The National Institutes of Health (NIH) has said that it would take "extraordinary" circumstances to use its little-known power to bypass certain drug patents.
But as skyrocketing costs draw criticism from patients, payers and the public, two organizations are calling on the NIH to exercise those "march-in rights" on pricey drugs developed with federal funding.
As Knowledge Ecology International (KEI) and the Union for Affordable Cancer Treatment (UACT) point out, Congress granted those rights in 1980, allowing the NIH to open branded drugs to early generic competition for public health reasons. So far, the agency hasn't.
"The NIH has built a big capital around march-in rights. Every year passes that they don't approve a case, it makes the taboo bigger and bigger," KEI Director James Love told FiercePharma. "We'd like to break that taboo, so people realize that march-in rights actually mean something and that they're meant to protect the public."
In a letter to the NIH, the U.S. Department of Health and Human Services (HHS) and the U.S. Department of Defense (DOD) this week, KEI and UACT urged the NIH to implement its march-in rights on Astellas Pharma's prostate cancer drug, Xtandi.
Under the Bayh-Dole Act, which governs intellectual property that arises from federally funded research, such action is warranted when it's necessary "to address public health and safety concerns that are not being reasonably satisfied" or when the benefits of a patented drug "are not available to the public on reasonable terms." The idea is similar to compulsory licensing rules in India, where in 2012, Bayer was forced to allow Natco Pharma to sell its version of the patented cancer drug Nexavar.

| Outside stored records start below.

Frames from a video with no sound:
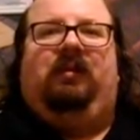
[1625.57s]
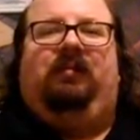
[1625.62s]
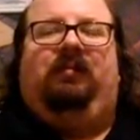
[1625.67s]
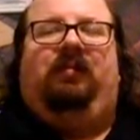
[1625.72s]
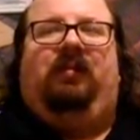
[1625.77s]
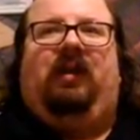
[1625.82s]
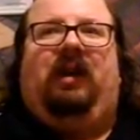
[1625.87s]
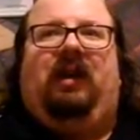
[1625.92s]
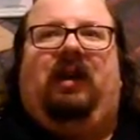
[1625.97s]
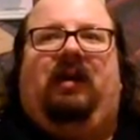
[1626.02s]

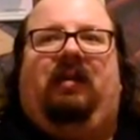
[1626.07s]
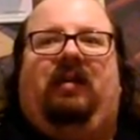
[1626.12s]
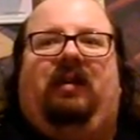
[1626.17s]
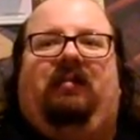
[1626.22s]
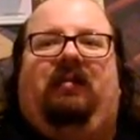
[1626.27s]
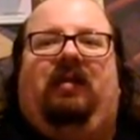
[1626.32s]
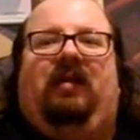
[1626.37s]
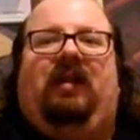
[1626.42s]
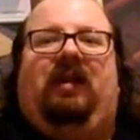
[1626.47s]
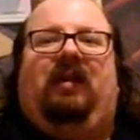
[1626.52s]
brought out
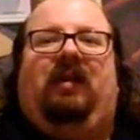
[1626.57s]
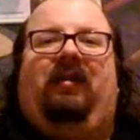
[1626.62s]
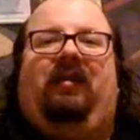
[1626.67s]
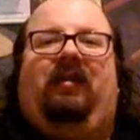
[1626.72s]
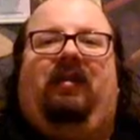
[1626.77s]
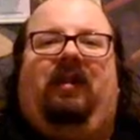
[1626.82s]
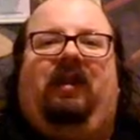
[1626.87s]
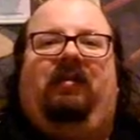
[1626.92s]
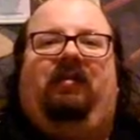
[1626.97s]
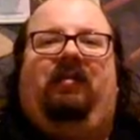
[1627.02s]
everything I
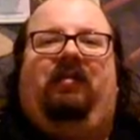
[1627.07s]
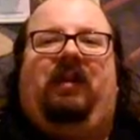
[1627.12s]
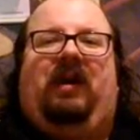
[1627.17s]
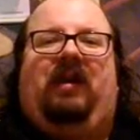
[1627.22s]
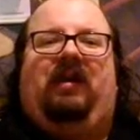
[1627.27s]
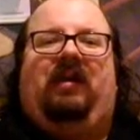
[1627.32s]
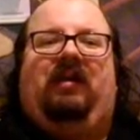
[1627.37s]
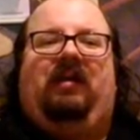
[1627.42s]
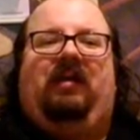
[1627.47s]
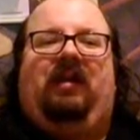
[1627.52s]
love
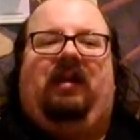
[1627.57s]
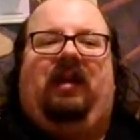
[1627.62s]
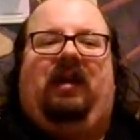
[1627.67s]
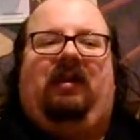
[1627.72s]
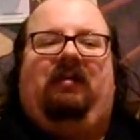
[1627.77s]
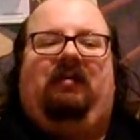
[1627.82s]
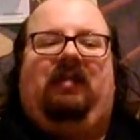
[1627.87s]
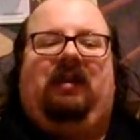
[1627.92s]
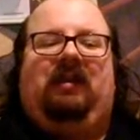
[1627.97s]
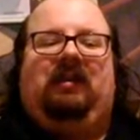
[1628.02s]
about the
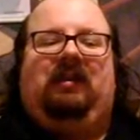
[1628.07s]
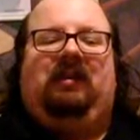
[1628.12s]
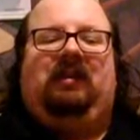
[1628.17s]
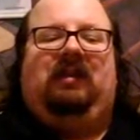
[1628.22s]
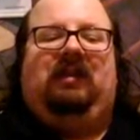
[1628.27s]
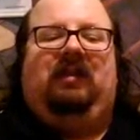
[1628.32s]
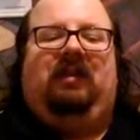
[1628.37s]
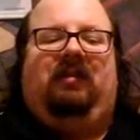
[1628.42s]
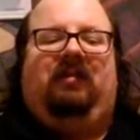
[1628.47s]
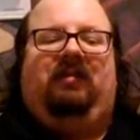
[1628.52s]
game because
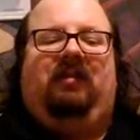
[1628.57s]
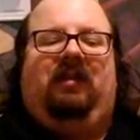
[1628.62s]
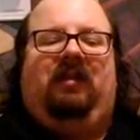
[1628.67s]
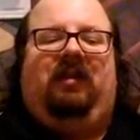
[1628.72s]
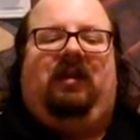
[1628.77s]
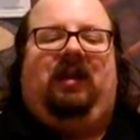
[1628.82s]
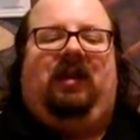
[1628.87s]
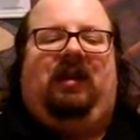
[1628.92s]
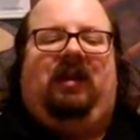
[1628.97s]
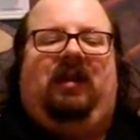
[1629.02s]
you don't
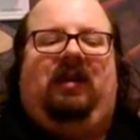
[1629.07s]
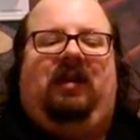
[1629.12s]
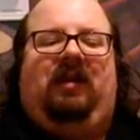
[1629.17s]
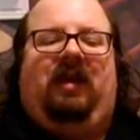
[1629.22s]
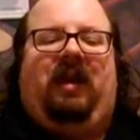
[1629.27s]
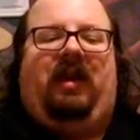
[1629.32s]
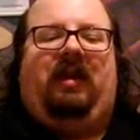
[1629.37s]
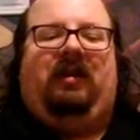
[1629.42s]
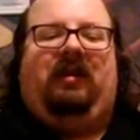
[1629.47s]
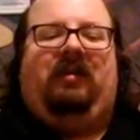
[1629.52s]
need
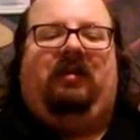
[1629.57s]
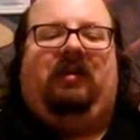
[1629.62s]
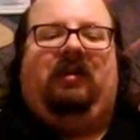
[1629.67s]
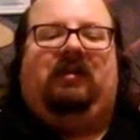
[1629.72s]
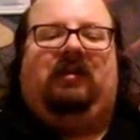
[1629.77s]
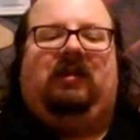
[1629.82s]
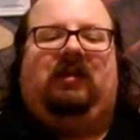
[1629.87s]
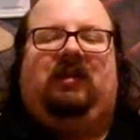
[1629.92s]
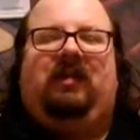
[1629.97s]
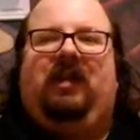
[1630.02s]
that
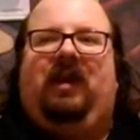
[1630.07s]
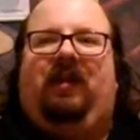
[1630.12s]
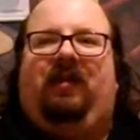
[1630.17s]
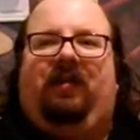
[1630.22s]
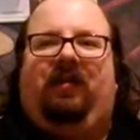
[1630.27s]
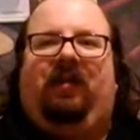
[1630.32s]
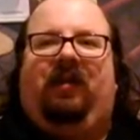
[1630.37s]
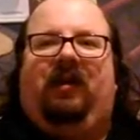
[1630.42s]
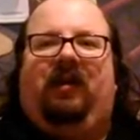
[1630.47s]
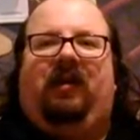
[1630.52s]
close
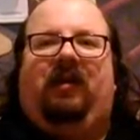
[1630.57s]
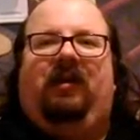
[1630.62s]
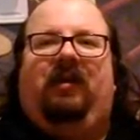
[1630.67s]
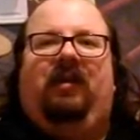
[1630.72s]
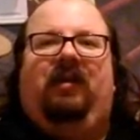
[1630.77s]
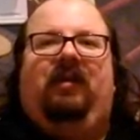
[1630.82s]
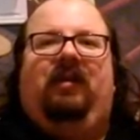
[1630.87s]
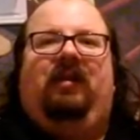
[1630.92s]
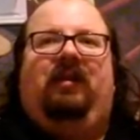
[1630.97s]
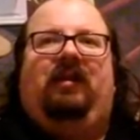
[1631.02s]
network
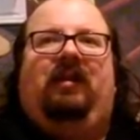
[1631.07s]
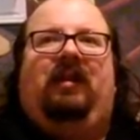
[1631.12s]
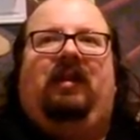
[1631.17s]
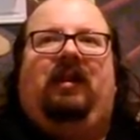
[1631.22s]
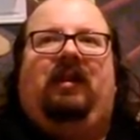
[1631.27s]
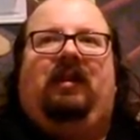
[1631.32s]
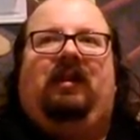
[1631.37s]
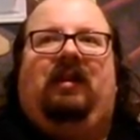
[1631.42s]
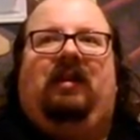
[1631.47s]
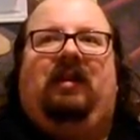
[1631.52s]

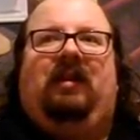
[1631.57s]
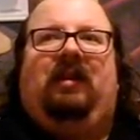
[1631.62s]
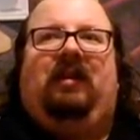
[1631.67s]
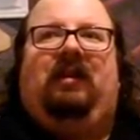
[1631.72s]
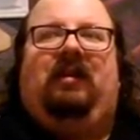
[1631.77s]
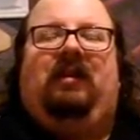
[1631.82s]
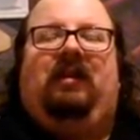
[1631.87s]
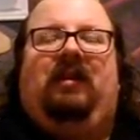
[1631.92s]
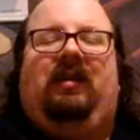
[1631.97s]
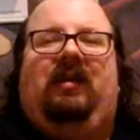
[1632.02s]
that you
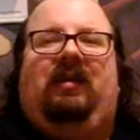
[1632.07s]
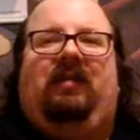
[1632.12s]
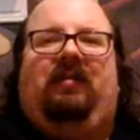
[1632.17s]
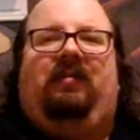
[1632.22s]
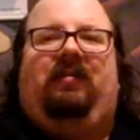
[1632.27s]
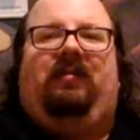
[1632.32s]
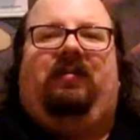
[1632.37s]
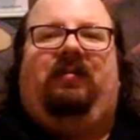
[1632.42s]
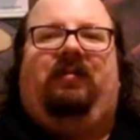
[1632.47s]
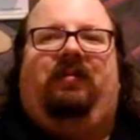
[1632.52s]
did in the
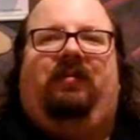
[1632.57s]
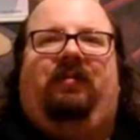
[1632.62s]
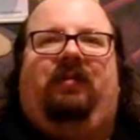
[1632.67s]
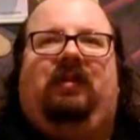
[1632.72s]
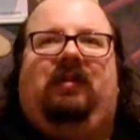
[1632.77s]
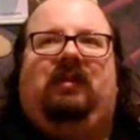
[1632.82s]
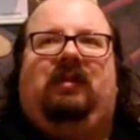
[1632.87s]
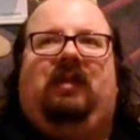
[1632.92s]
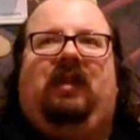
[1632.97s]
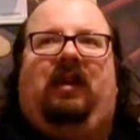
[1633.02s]

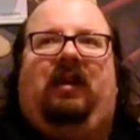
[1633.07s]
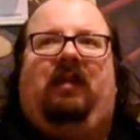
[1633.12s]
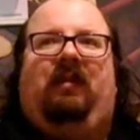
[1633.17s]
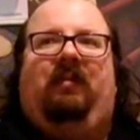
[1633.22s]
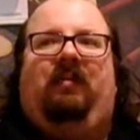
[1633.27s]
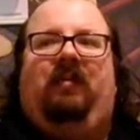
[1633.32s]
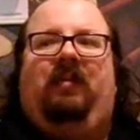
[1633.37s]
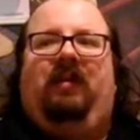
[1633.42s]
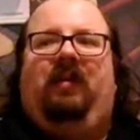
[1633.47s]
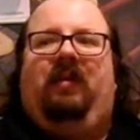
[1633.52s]
first
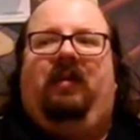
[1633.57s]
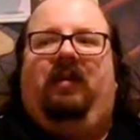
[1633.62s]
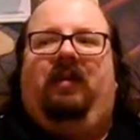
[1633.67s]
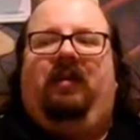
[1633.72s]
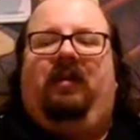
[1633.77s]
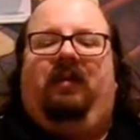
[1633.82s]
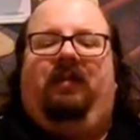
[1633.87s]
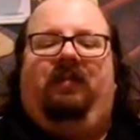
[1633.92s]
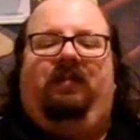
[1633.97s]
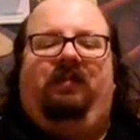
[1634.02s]
game
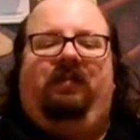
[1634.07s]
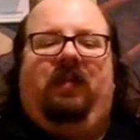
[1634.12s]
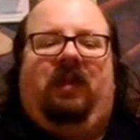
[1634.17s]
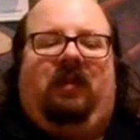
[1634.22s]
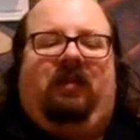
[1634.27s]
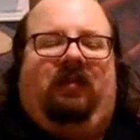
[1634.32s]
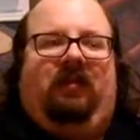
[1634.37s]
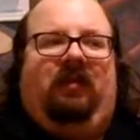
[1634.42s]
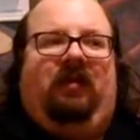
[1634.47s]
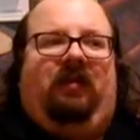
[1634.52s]

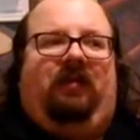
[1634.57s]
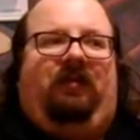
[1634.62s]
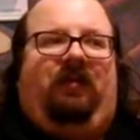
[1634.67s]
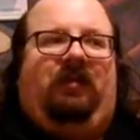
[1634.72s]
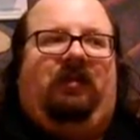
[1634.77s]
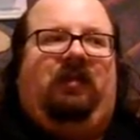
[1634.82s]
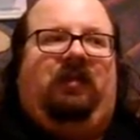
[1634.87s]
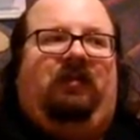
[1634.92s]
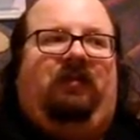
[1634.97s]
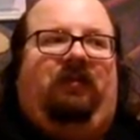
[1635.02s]
or
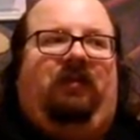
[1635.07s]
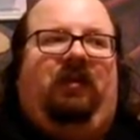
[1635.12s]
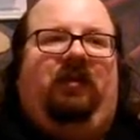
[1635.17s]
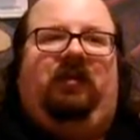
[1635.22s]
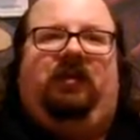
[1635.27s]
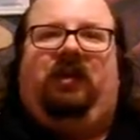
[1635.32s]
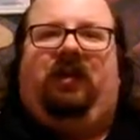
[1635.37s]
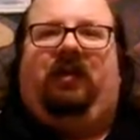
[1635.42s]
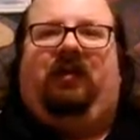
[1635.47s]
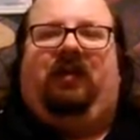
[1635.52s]
first
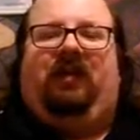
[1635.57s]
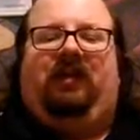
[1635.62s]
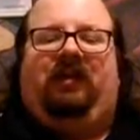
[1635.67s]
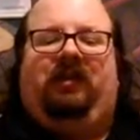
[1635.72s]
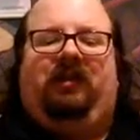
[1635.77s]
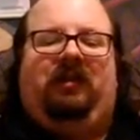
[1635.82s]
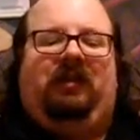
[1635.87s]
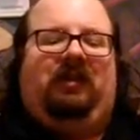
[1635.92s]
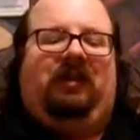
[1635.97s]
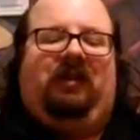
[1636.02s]
few
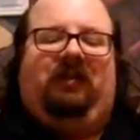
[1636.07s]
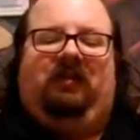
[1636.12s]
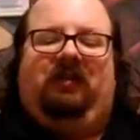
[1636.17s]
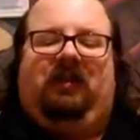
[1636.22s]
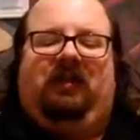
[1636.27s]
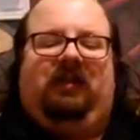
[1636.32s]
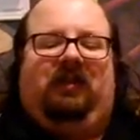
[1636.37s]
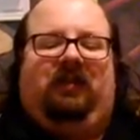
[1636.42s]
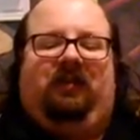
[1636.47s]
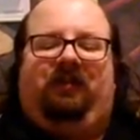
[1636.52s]
generations, and
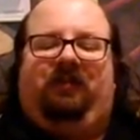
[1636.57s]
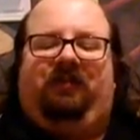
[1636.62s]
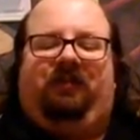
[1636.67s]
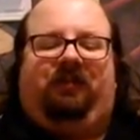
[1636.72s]
those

Xtandi, developed at the University of California, Los Angeles (UCLA), with the help of NIH and DOD funding, costs about $89 for a 40-mg capsule in the U.S. For comparison's sake, the same dose costs less than a third that much--about $26--in Japan. The drug's high price, along with its history of U.S. government funding, "made it a good candidate" for KEI and UACT's petition, Love said.
"We like this case because the facts are so strong," Love said. "Seeing that Americans shouldn't be paying three times what the Japanese pay for the same drug isn't rocket science. It's something that the government should be able to pull the trigger on."
Ruth Lopert, a member of the UACT who helped draft the organizations' letter, had a similar viewpoint on the NIH's lack of action regarding march-in rights. "Over the years, there have been a number of applications or petitions for the NIH to exercise march-in rights, and the agency has consistently refused to do this," Lopert told FiercePharma. "How egregious does the situation have to be before the NIH says, 'yeah, I have to do something about this?'"
For KEI, Xtandi is the first of many drugs that the organization plans to use to make its case to the NIH to curb rising drug prices. The organization is "looking at a couple dozen products right now," Love said, including UCB's seizure med Vimpat, Spectrum Pharmaceuticals ($SPPI) and Allos Therapeutics' orphan drug Folotyn, and Sanofi's ($SNY) Gaucher's med, Cerdelga.
But KEI could face serious roadblocks along the way. The NIH "in 35 years has never agreed with a request for march-in rights, particularly in the context of high drug prices," Aaron Kesselheim, associate professor of medicine at Harvard Medical School, told FiercePharma. And some might argue that march-in rights are already working, he added, because companies are doing their due diligence and making intellectual property available.
While "there are a limited number of products and a limited number of circumstances in which it could work or make a difference," the NIH acting on drug pricing could send an "important signal" to the industry, Kesselheim said: "These are important issues that patients are struggling with. There may be some symbolic importance to more attention to this area."
Meanwhile, Astellas is standing by its pricing for Xtandi. The company and partner Medivation ($MDVN) "have made a significant investment and have taken significant risk in bringing (Xtandi) to market because we believe in the benefit that the drug could have for patients," Astellas told FiercePharma in an email. "We remain committed to working collaboratively with all parties that can help meet the dual imperatives of encouraging drug development and innovation while ensuring access to and affordability of these medicines."